Кроме того, внутри каждой цивилизации выделяются ключевые страны (кроме исламской цивилизации, где нет ярко выраженных одной — трех ключевых стран). Из теории Хантингтона можно сделать вывод, что эти ключевые страны возглавят или уже давно возглавили цивилизации (в случаях с Японией и Китаем вся цивилизация состоит из одной страны), став их ведущими не только политическими и культурными, но и экономическими державами.
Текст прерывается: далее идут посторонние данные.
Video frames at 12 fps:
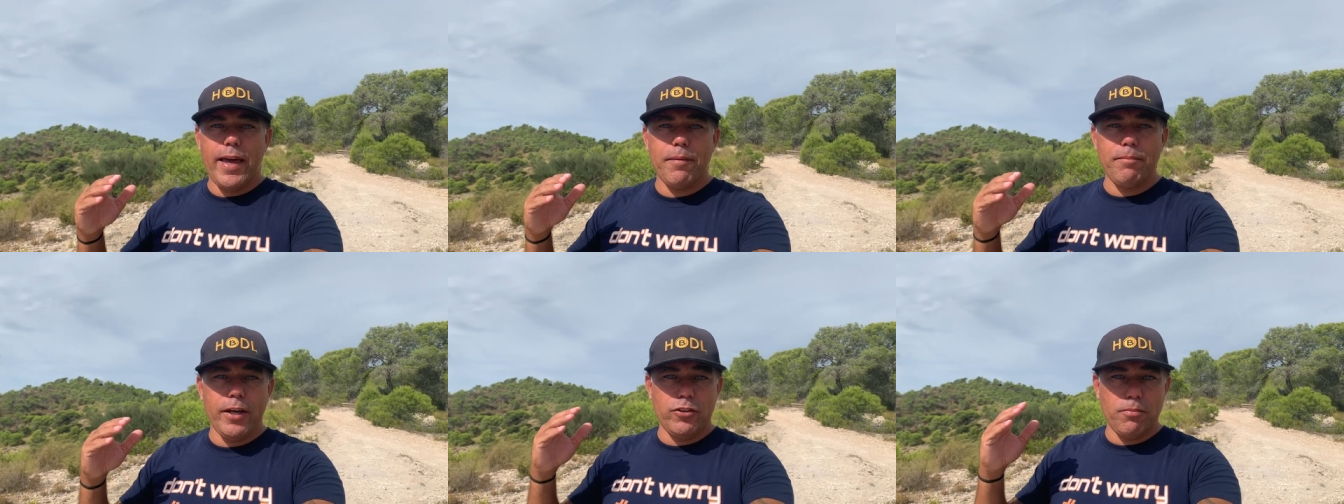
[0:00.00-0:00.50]

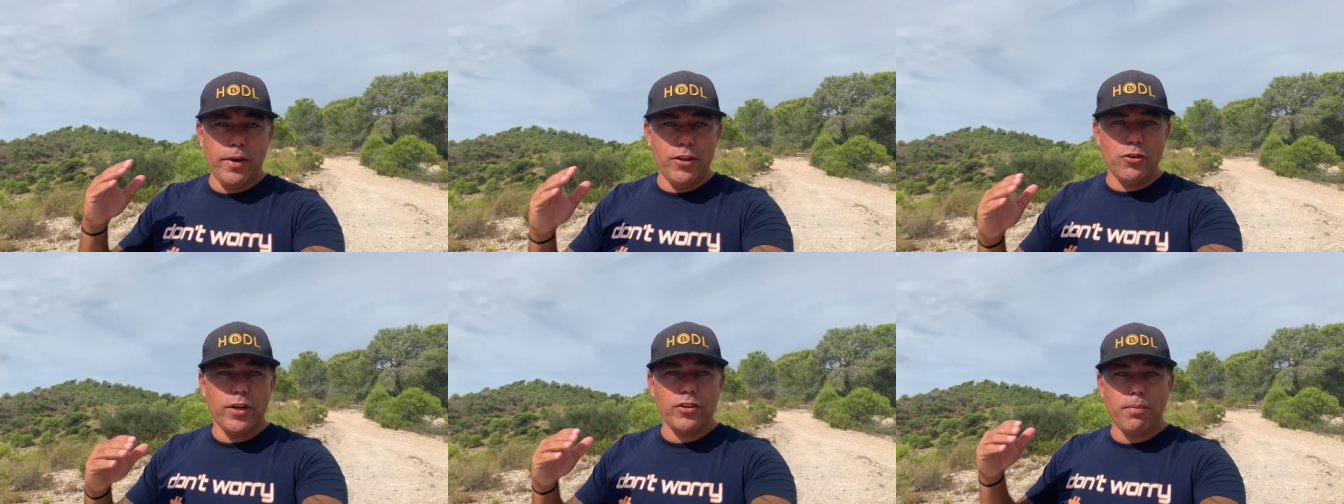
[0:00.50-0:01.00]
and make some
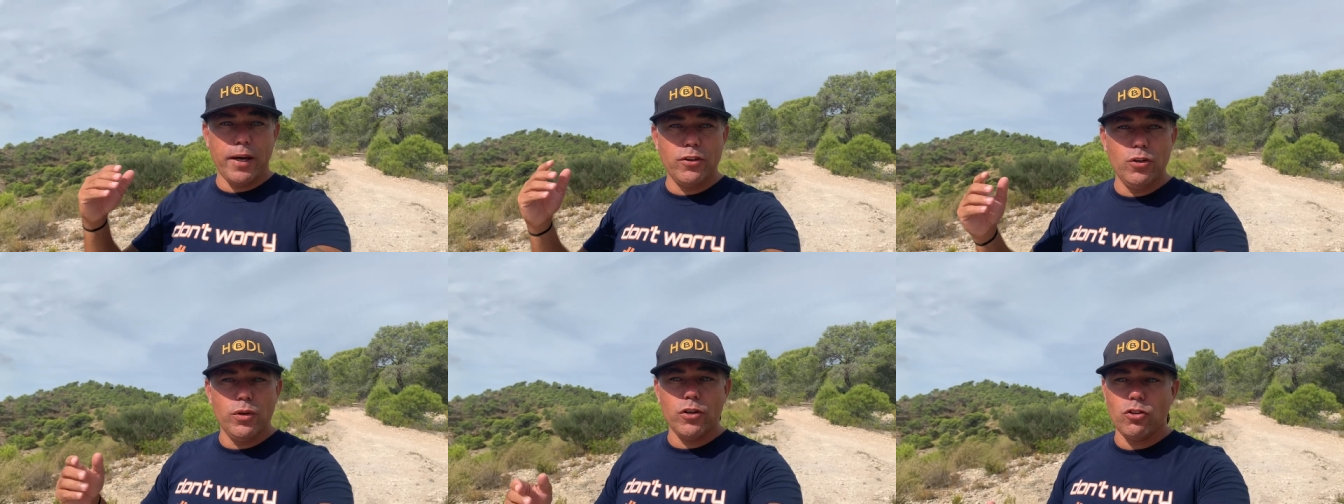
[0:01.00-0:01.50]
interest by
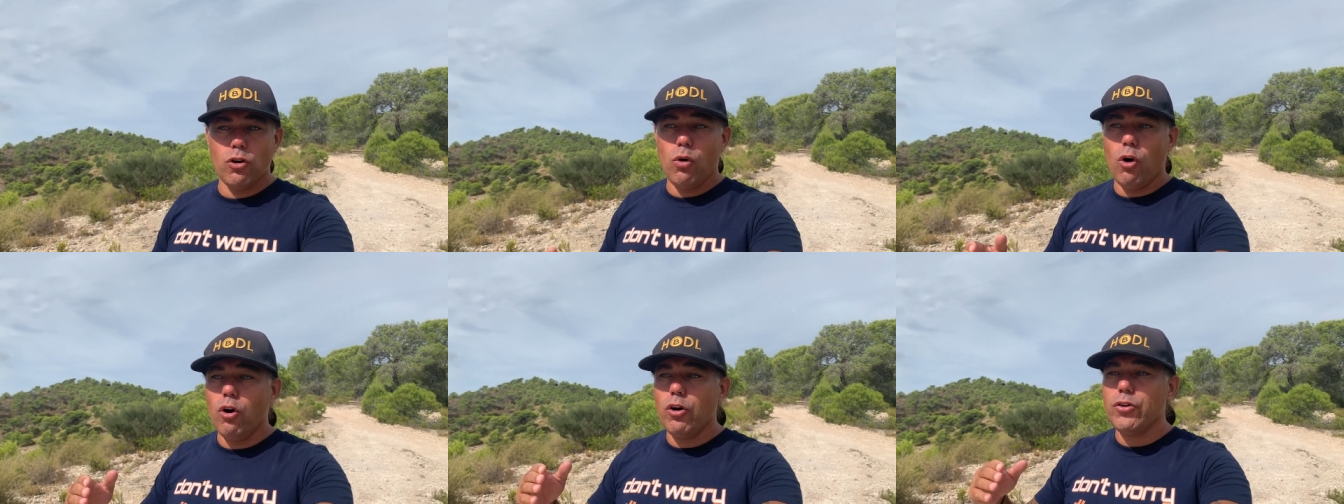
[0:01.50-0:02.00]
doing so,
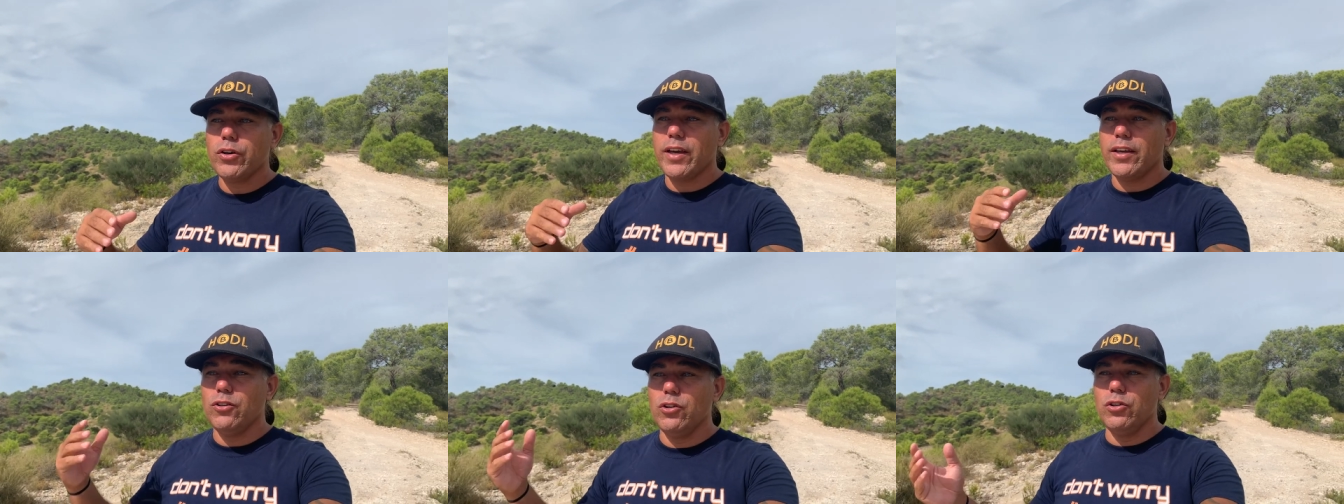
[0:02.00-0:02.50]
or you
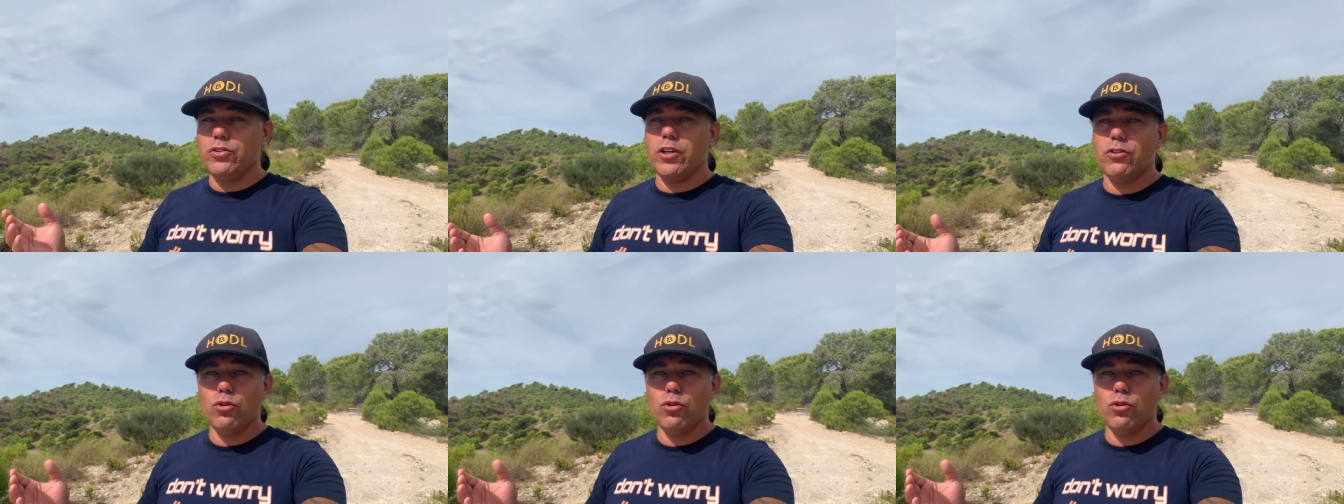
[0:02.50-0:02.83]
can use it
Другой вывод — прочность, устойчивость экономических связей между странами и внутри интеграционных объединений во многом зависит от того, принадлежат они к одной или разным цивилизациям, а если к разным, то насколько совместимы эти цивилизации (по Хантингтону, например, православная цивилизация более дружественна к западной, индуистской и китайской, чем к исламской или японской). Успешная интеграция внутри ЕС во многом базируется на принадлежности почти всех его участников к одной цивилизации (хотя один нынешний участник — Греция и один будущий участник — Кипр относятся к православной цивилизации, но они невелики и цивилизация, к которой они принадлежат, высокосовместима с западной), а интеграция в рамках НАФТА и планы ее постепенного расширения на всю Америку опираются опять же на совместимость двух христианских цивилизаций: западной и латиноамериканской. Быстро идущая переориентация многих стран Восточной и Юго-Восточной Азии на Китай как главного экономического партнера стимулируется не только стремительно усиливающейся экономической мощью Китая, но и тем, что в ряде этих стран велико общее с ним социокультурное прошлое (Вьетнам, Корея), в некоторых из них огромная часть экономической жизни находится в руках китайского этнического меньшинства (Индонезия, Малайзия, Таиланд, Филиппины), а некоторые населены почти только китайцами (Сингапур, Тайвань, Макао). С этой точки зрения у Китая больше шансов быть ведущей державой в этом регионе, чем у Японии, которая хотя и является цивилизацией, высокосовместимой с китайской, но не имеет таких социокультурных связей в регионе, как Китай.